The following footage shows U.S. troops on a training operation give the Shaka sign to a low flying A-10 “Warthog” Thunderbolt. Beginning service in the 1970s, the A-10 Warthog has since gone on to be a feature of various wars involving the U.S. military from Grenada and Kuwait to Balkan countries such as Bosnia and Kosovo. During the 21st Century, in particular, the aircraft became an icon and a cult image online. Primarily due to its involvement in the War on Terror.
The Shaka symbol originates from Hawaii and is a characteristic part of Hawaiian culture. It’s often known as “hang loose” and is generally intended as a friendly gesture stemming from surf culture, particularly that of Hawaii. It consists of extending the thumb and smallest finger while holding the three middle fingers curled, and gesturing in salutation while presenting the front or back of the hand.

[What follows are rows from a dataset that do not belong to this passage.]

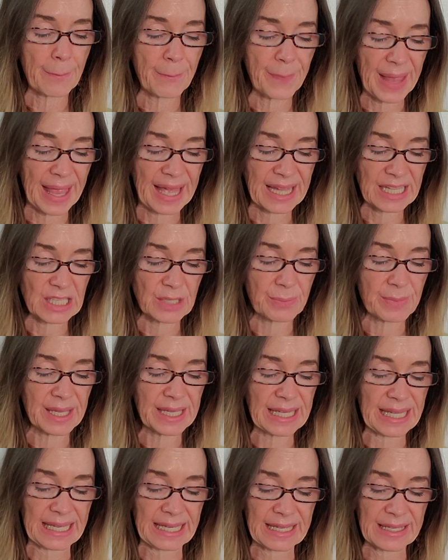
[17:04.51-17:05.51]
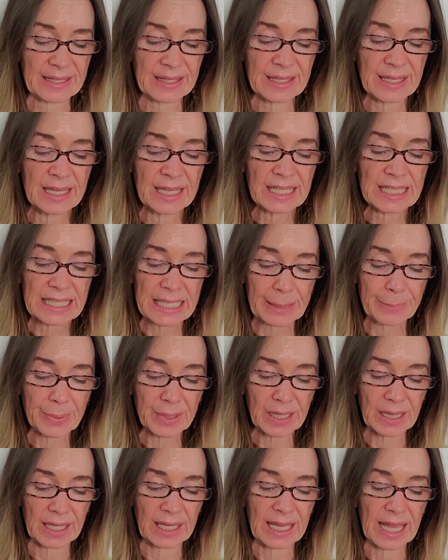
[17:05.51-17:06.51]
abandonment is
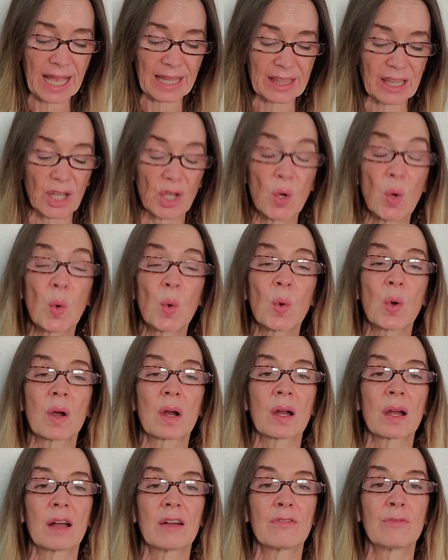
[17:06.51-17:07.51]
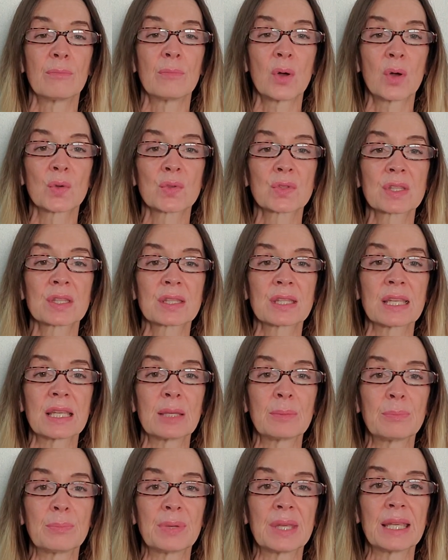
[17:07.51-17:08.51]
typically at the core of most
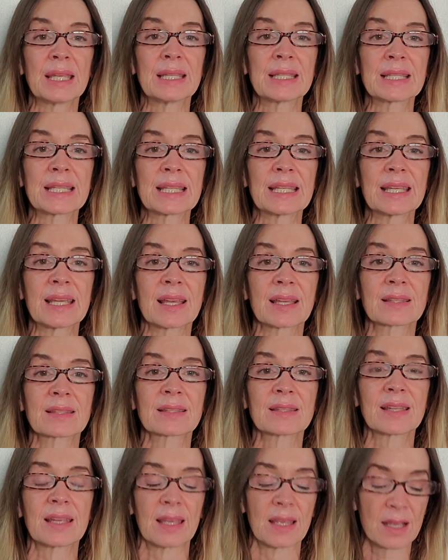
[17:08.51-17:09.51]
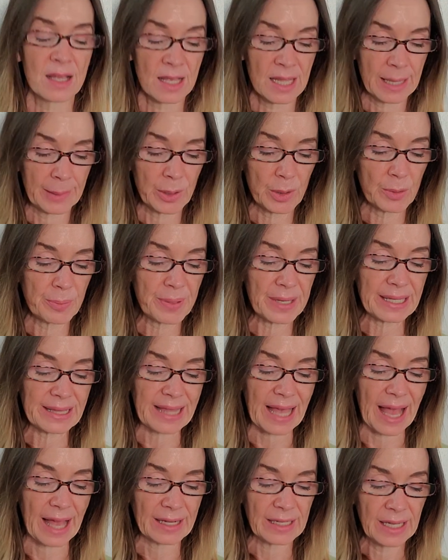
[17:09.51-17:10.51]
C P T S D. Let me repeat
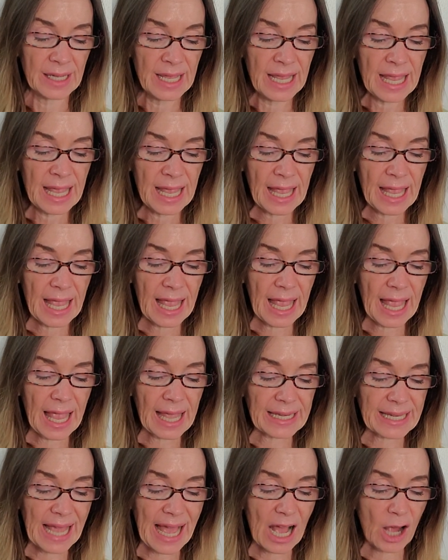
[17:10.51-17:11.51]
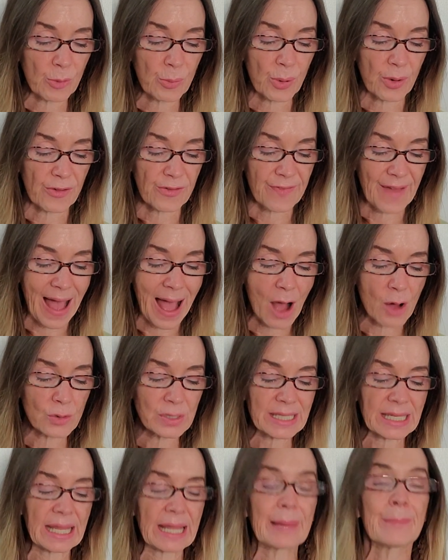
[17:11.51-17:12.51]
that. And how
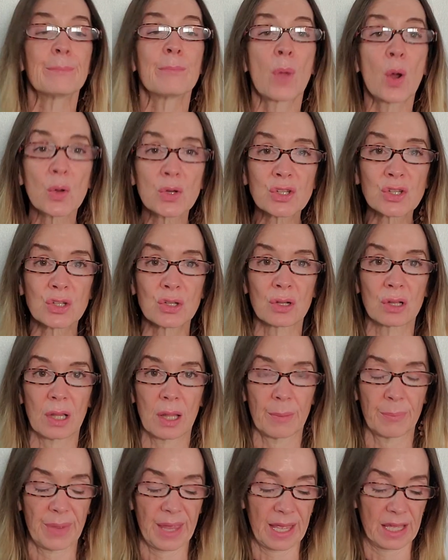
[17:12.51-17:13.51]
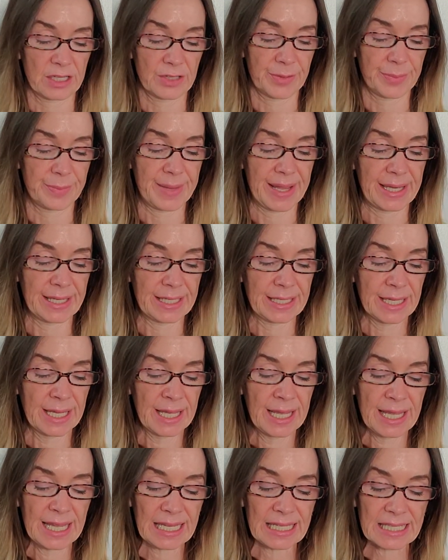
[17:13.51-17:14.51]
profound emotional abandonment
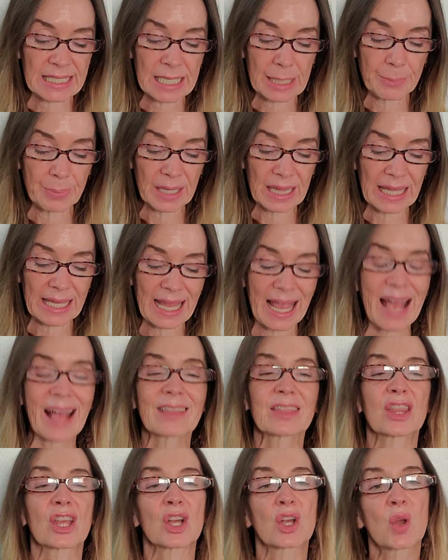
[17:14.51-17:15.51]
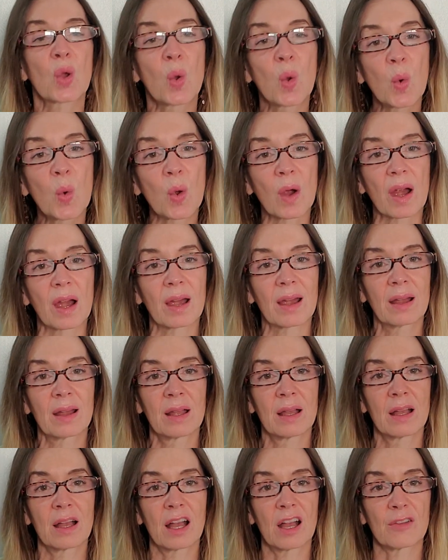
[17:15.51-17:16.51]
is typically at the core
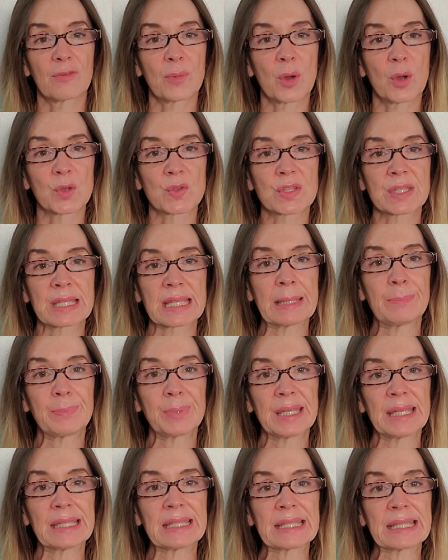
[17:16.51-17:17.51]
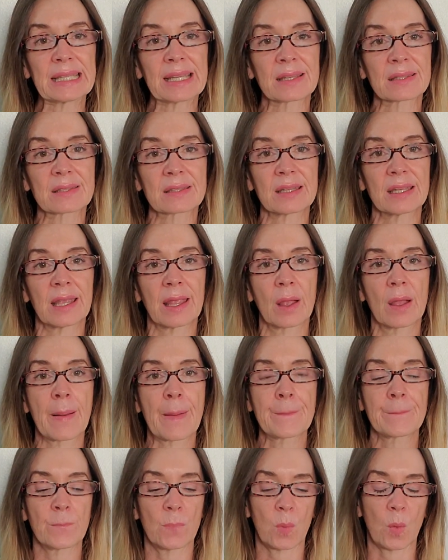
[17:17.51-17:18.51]
of most C P T S D.
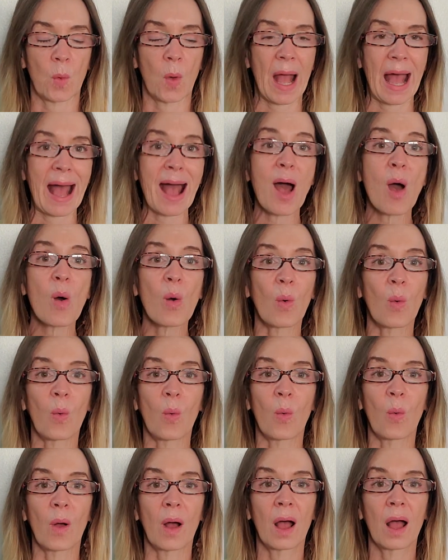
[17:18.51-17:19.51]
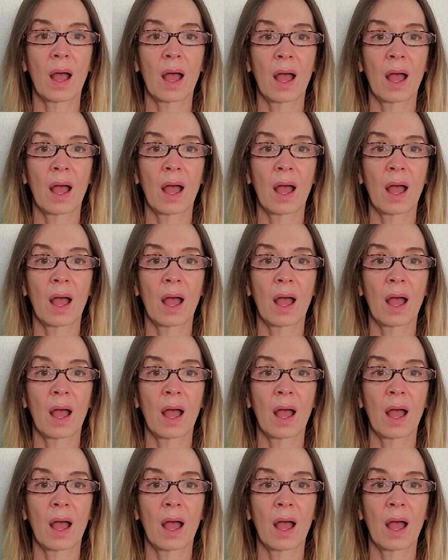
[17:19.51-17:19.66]
Wow.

Since its birth in the surf culture of Hawaii, the shaka sign has since spread around the world. However, the hand gesture itself has come to mean a range of different meanings in different cultures, countries, and regions of the world. Amongst the U.S. military, it is often used to identify yourself as a ”friendly” and not an enemy combatant.
The Shaka sign in the U.S. military made it onto the big screen through the movie 13 Hours which depicted the events of the infamous Benghazi siege that took place in Libya on the tenth anniversary of 9/11. The Shaka sign was used by the U.S. Special Forces in the movie to distinguish if the local Arab fighters were an ally or an enemy. However, as the movie goes on it becomes clear that the enemy has figured this secret hand signal out and begins to use it themselves, thus sabotaging the usage of the Shaka sign.
Interestingly, the Shaka sign in the U.S. military was the cause of a mild controversy during 2005 in the early days of the Iraq War. The hand signal was restricted on the Camp Victory base after a National Guard soldier mistakenly flashed a Shaka hand to a senior U.S. Army officer instead of a conventional salute.
“The general is totally in the wrong by banning the shaka, when he should have smoked the soldier instead. A couple of hundred pushups would have been better than banning the shaka.”– U.S. Soldier on the restriction of the Shaka sign at Camp Victory
In other countries, the Shaka hand sign can mean something completely different from its original intention in Hawaii. For example, in Australia and Russia raising a thumb to your mouth whilst pointing the little finger to the air is usually seen as an invite to join someone for a marijuana joint as the symbol looks like a pipe. In New Zealand, the gesture is a little more sinister as it’s used to symbolize smoking a “P” (methamphetamine) pipe. Additionally, Shakas are also seen as the gang salute for the infamous Mongrel Mob which is an organized and violent street gang spread out across New Zealand.